> [Action item] Reproduce this listing in full.

= = = = =

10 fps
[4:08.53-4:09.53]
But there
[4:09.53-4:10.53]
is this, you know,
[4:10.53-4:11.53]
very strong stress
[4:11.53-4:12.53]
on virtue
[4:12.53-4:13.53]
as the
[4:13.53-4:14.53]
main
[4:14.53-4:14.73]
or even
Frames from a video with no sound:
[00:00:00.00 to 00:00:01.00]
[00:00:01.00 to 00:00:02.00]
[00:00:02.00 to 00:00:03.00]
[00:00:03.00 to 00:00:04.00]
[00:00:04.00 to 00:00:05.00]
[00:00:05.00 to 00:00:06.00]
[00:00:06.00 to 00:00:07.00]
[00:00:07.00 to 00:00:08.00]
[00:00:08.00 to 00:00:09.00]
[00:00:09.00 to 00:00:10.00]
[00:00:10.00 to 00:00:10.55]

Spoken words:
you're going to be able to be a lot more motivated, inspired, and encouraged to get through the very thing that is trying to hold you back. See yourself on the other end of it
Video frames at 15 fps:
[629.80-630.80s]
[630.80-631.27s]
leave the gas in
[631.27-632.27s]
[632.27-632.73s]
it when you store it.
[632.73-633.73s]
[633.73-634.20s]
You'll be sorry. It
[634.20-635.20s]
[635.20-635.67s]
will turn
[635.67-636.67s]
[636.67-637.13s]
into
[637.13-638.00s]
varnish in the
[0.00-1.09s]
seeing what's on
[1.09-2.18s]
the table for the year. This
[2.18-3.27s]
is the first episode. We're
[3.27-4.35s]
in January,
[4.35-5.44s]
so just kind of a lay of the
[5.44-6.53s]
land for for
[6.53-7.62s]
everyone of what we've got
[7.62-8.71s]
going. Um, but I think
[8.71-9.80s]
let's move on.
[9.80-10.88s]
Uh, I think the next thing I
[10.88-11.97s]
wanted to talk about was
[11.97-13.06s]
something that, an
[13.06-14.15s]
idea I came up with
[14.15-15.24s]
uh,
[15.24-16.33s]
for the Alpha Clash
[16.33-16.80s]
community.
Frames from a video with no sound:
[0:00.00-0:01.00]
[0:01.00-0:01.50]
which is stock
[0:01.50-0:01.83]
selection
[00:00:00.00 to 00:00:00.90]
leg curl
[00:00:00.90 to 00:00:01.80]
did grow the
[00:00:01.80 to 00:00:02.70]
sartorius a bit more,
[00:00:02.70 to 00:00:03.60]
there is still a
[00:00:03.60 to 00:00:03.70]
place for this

= = = = =

> [Exercise response]
10 fps
[4:08.53-4:09.53]
But there
[4:09.53-4:10.53]
is this, you know,
[4:10.53-4:11.53]
very strong stress
[4:11.53-4:12.53]
on virtue
[4:12.53-4:13.53]
as the
[4:13.53-4:14.53]
main
[4:14.53-4:14.73]
or even
Frames from a video with no sound:
[00:00:00.00 to 00:00:01.00]
[00:00:01.00 to 00:00:02.00]
[00:00:02.00 to 00:00:03.00]
[00:00:03.00 to 00:00:04.00]
[00:00:04.00 to 00:00:05.00]
[00:00:05.00 to 00:00:06.00]
[00:00:06.00 to 00:00:07.00]
[00:00:07.00 to 00:00:08.00]
[00:00:08.00 to 00:00:09.00]
[00:00:09.00 to 00:00:10.00]
[00:00:10.00 to 00:00:10.55]

Spoken words:
you're going to be able to be a lot more motivated, inspired, and encouraged to get through the very thing that is trying to hold you back. See yourself on the other end of it
Video frames at 15 fps:
[629.80-630.80s]
[630.80-631.27s]
leave the gas in
[631.27-632.27s]
[632.27-632.73s]
it when you store it.
[632.73-633.73s]
[633.73-634.20s]
You'll be sorry. It
[634.20-635.20s]
[635.20-635.67s]
will turn
[635.67-636.67s]
[636.67-637.13s]
into
[637.13-638.00s]
varnish in the
[0.00-1.09s]
seeing what's on
[1.09-2.18s]
the table for the year. This
[2.18-3.27s]
is the first episode. We're
[3.27-4.35s]
in January,
[4.35-5.44s]
so just kind of a lay of the
[5.44-6.53s]
land for for
[6.53-7.62s]
everyone of what we've got
[7.62-8.71s]
going. Um, but I think
[8.71-9.80s]
let's move on.
[9.80-10.88s]
Uh, I think the next thing I
[10.88-11.97s]
wanted to talk about was
[11.97-13.06s]
something that, an
[13.06-14.15s]
idea I came up with
[14.15-15.24s]
uh,
[15.24-16.33s]
for the Alpha Clash
[16.33-16.80s]
community.
Frames from a video with no sound:
[0:00.00-0:01.00]
[0:01.00-0:01.50]
which is stock
[0:01.50-0:01.83]
selection
[00:00:00.00 to 00:00:00.90]
leg curl
[00:00:00.90 to 00:00:01.80]
did grow the
[00:00:01.80 to 00:00:02.70]
sartorius a bit more,
[00:00:02.70 to 00:00:03.60]
there is still a
[00:00:03.60 to 00:00:03.70]
place for this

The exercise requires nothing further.